§ Task requirements
The expected answer is a copy of every line in the listing that has the word "Silent".

§ Data for processing
******

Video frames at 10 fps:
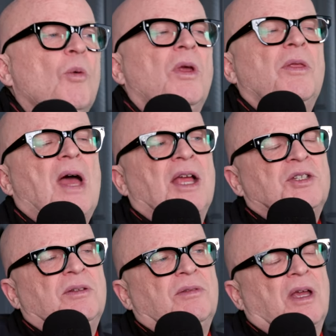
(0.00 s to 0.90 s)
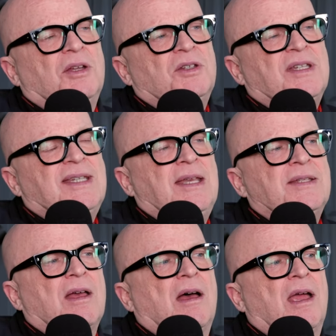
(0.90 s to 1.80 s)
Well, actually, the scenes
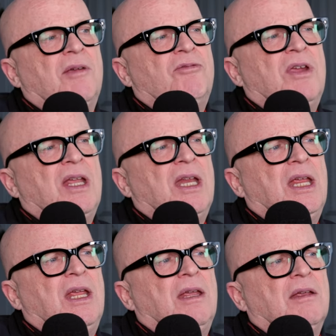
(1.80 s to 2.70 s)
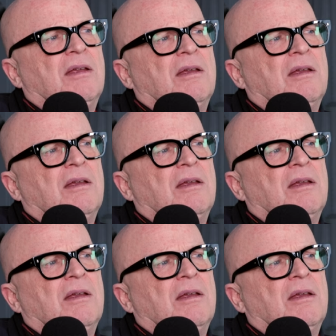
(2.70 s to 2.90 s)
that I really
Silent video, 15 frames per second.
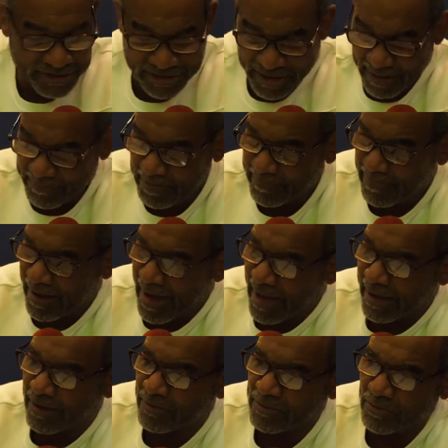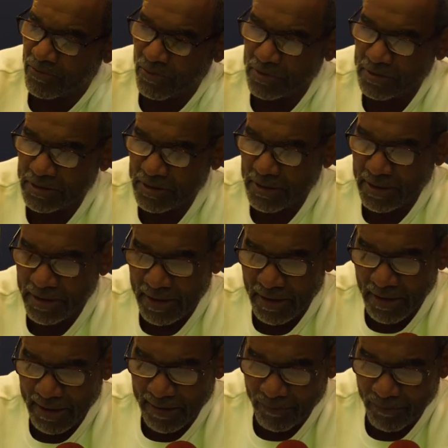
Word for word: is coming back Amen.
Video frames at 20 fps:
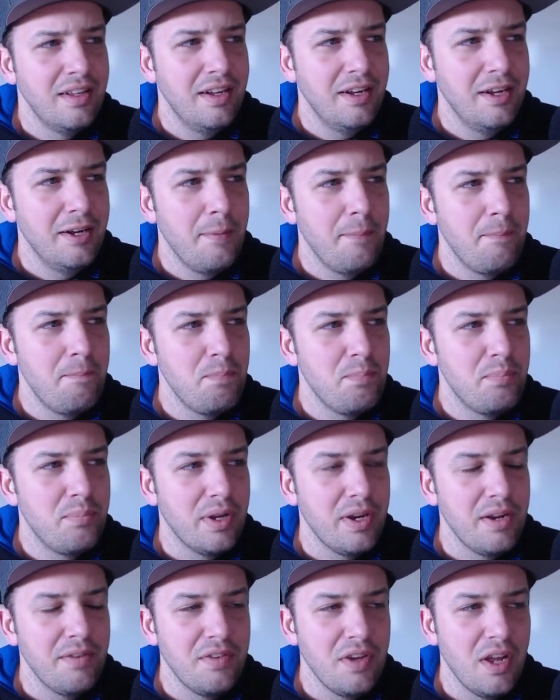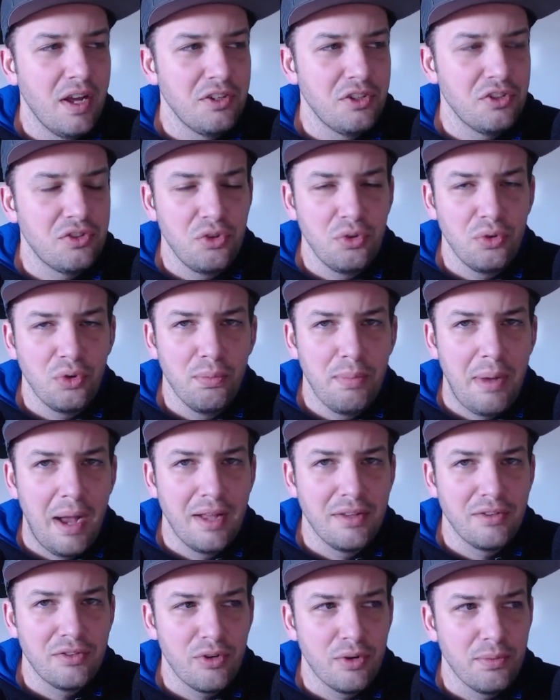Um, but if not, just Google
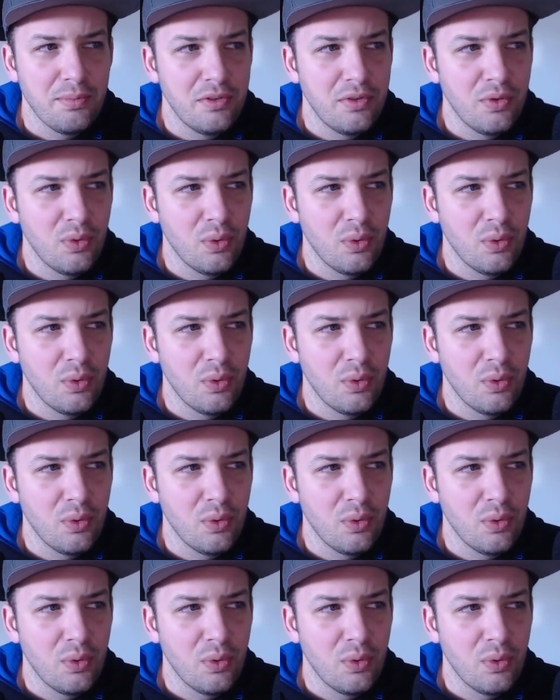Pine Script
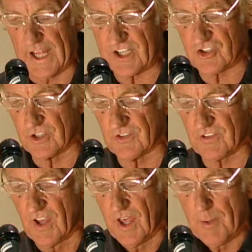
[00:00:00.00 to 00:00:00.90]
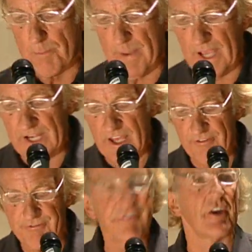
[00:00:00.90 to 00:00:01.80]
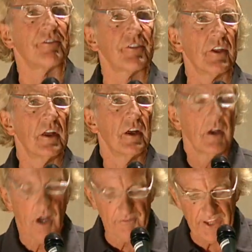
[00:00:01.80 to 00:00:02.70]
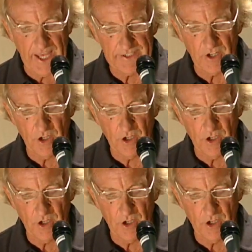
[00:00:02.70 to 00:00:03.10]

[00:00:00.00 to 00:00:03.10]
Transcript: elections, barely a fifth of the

******

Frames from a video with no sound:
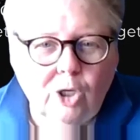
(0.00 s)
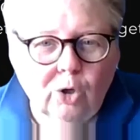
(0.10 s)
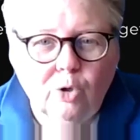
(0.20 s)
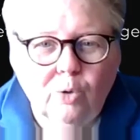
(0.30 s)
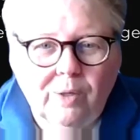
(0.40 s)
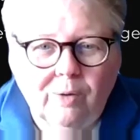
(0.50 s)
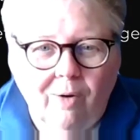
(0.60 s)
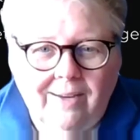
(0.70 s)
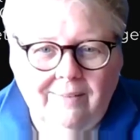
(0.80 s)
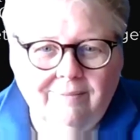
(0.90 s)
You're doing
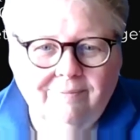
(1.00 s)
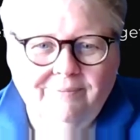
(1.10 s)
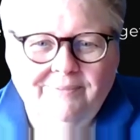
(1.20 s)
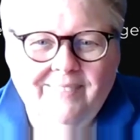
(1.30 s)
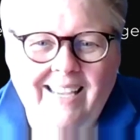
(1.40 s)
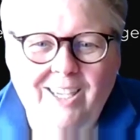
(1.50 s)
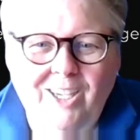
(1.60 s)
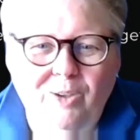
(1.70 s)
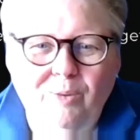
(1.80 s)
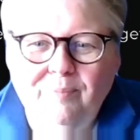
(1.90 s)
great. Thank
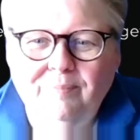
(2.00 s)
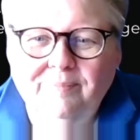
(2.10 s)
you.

******

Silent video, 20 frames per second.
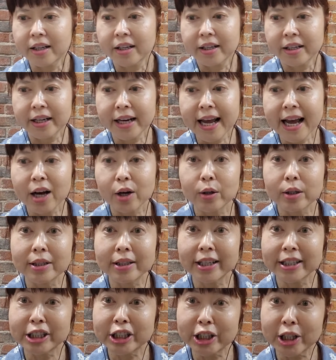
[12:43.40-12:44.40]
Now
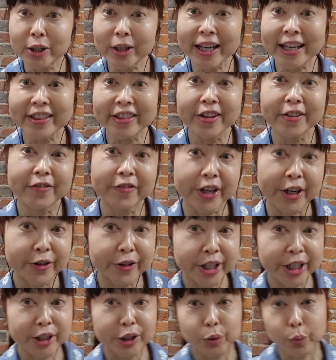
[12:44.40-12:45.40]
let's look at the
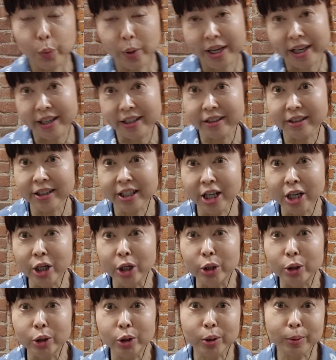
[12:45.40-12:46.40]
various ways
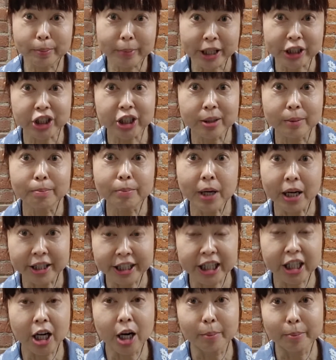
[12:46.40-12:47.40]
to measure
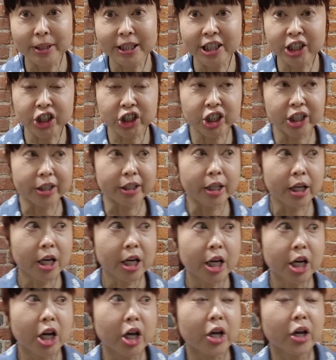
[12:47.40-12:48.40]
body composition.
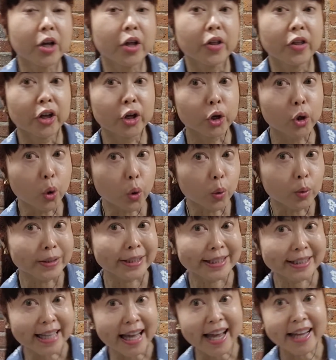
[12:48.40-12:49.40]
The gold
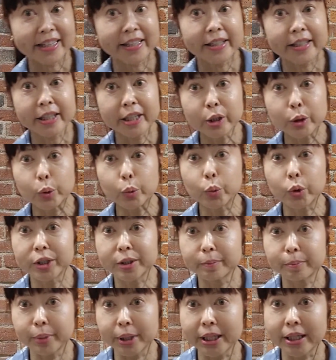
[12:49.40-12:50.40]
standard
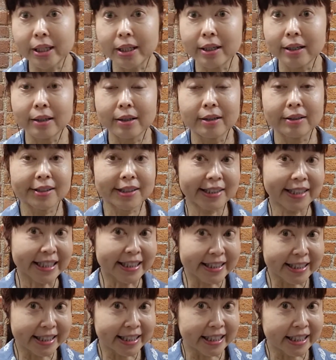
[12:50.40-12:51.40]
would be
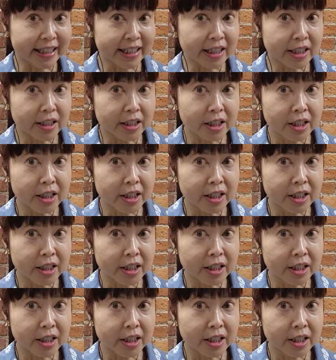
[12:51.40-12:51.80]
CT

******

§ Your solution
Silent video, 15 frames per second.
Silent video, 20 frames per second.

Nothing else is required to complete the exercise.